Wednesday, January 7, 2015

I will never be silenced.

  The further along with my recovery I come, the more confident I become. Some may say its selfishness. Some may say I'm conceited to display my accomplishments, to post pictures of myself. But let me tell you something, when you have known the greatest pain of all, as soon as you begin to escape its clutches, what else do you have than to be overly proud of yourself? Look at what I just accomplished! I made it through the school of life. I will not be delicate about that. I will flaunt it. I will yell it from the roof tops! When I'm happy, I will take pictures, because I do not take any ounce of that happiness for granted.
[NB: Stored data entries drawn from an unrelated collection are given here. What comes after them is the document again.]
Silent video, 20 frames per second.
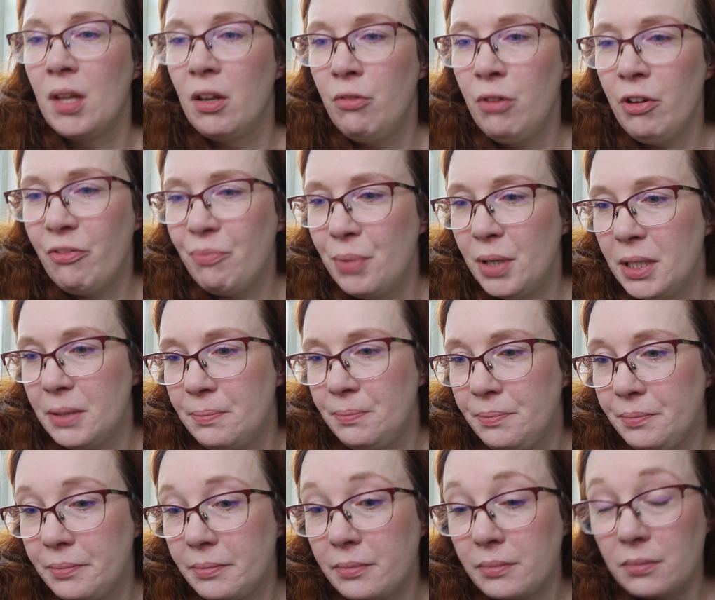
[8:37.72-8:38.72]
We've been
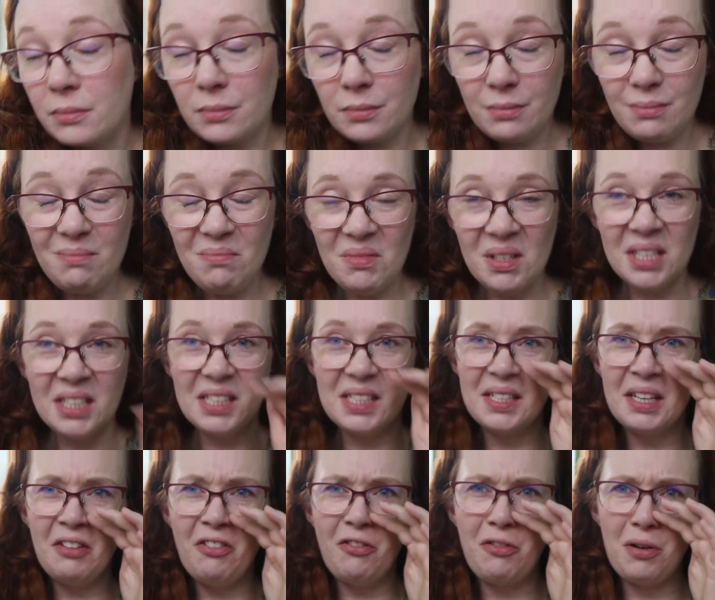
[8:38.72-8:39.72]

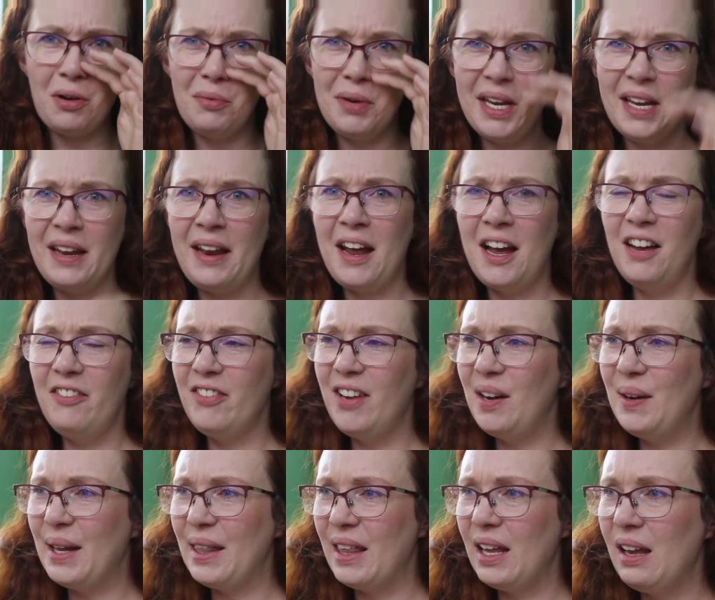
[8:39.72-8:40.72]
sick for a week and a half
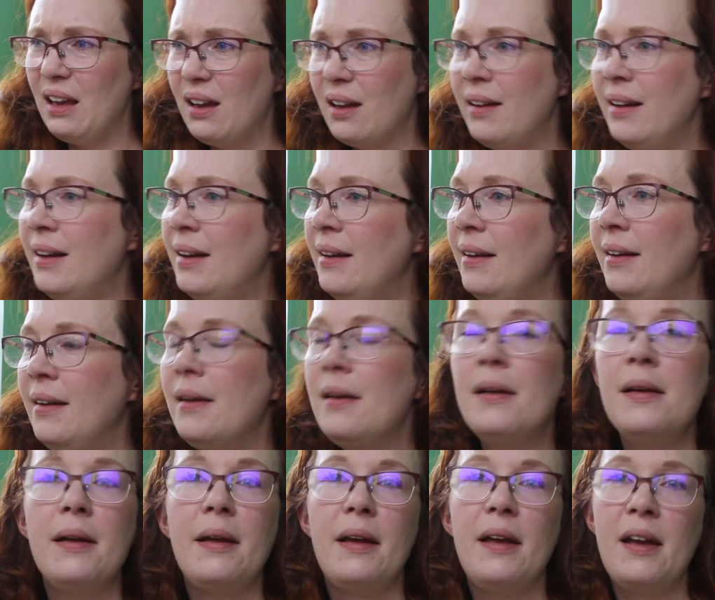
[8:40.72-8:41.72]
now, I think,
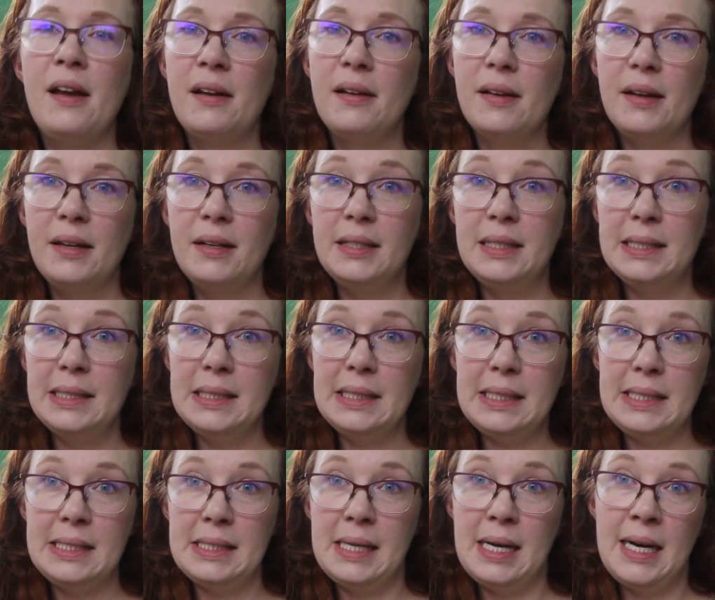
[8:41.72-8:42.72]
and it
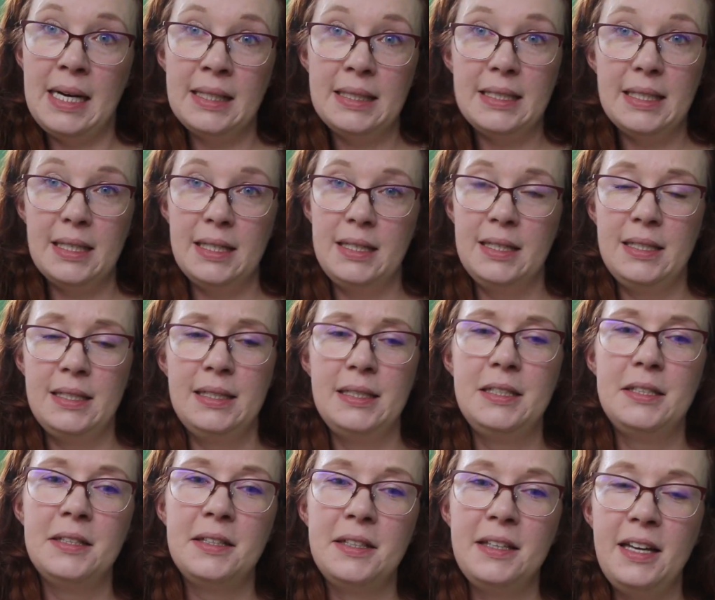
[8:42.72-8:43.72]
is not
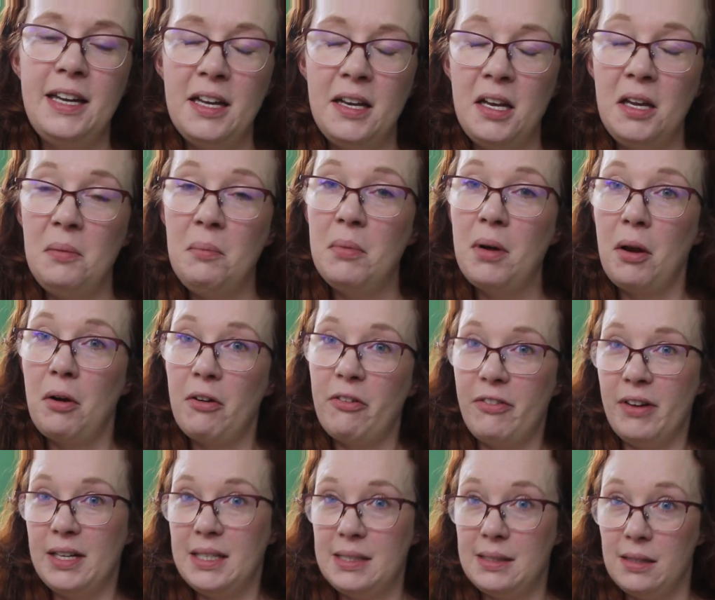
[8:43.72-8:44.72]
getting better
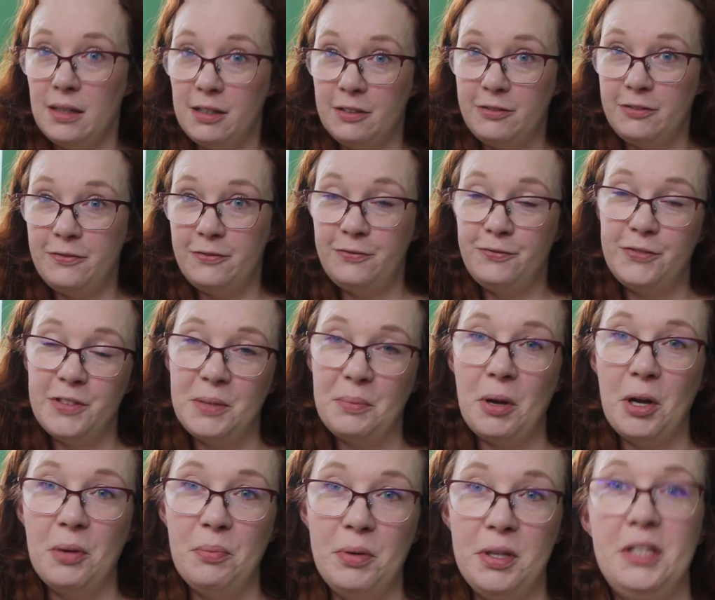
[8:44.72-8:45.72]
fast enough, in
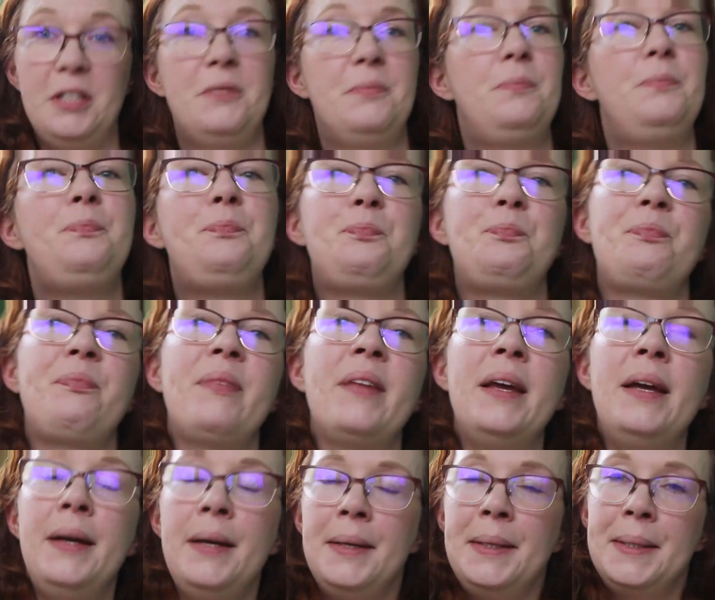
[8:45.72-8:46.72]
my opinion.
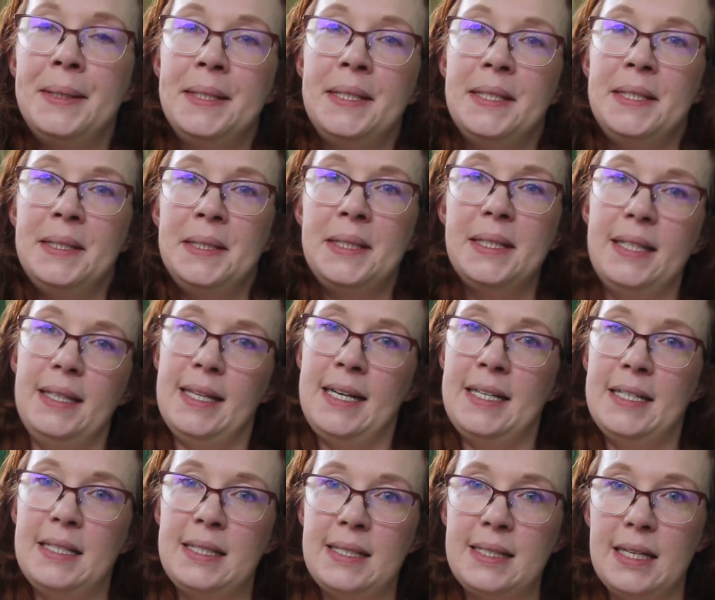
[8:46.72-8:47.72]

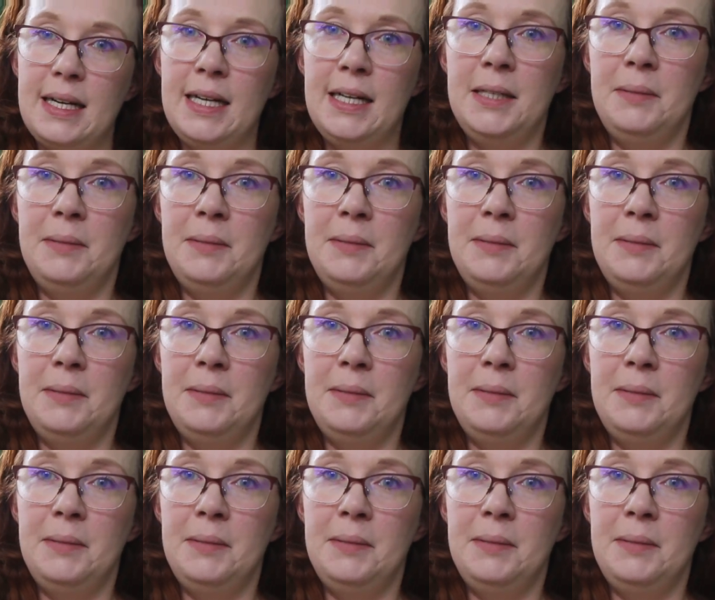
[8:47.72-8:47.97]
Alas,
Because I remember what its like to be in the depths of the deepest darkness. Happiness is an emotion denied to many, and I will never forget the seriousness of that fact. I find that sometimes when I tell people of my diagnosis, and the things that I have had to go through, they don't know what to say. They get uncomfortable. Some even say that I should not be so open with them. Why? This is me! I am not hiding me. I refuse to live a lie. I refuse to put on a face just for the benefit and comfort of others. I refuse to hide my struggles, because my suffering is what makes the beautiful parts of me. The person who has known the greatest suffering, knows of the greatest joy. I may feel more deeply than others. I may be more sensitive than others. I may take longer to recover. I may take things more personally. I may do many things that you don't like. That are unorthodox, or out of the balance of society. But look how much I love, look how much I create, how much I give, how much I appreciate. I am a rare breed, and the world needs me, I need me, my family needs me, one day the love of my life will need me, and my future children will need me. You can not have flowers without the rain first. And the flower must first push through the dirt in order to reach the sun. With each passing day, I am reaching the sun more and more. No stigma, no amount of judgement or ridicule will ever silence me. I am here. This is me. Take me as I am, for all that I am, and leave nothing behind.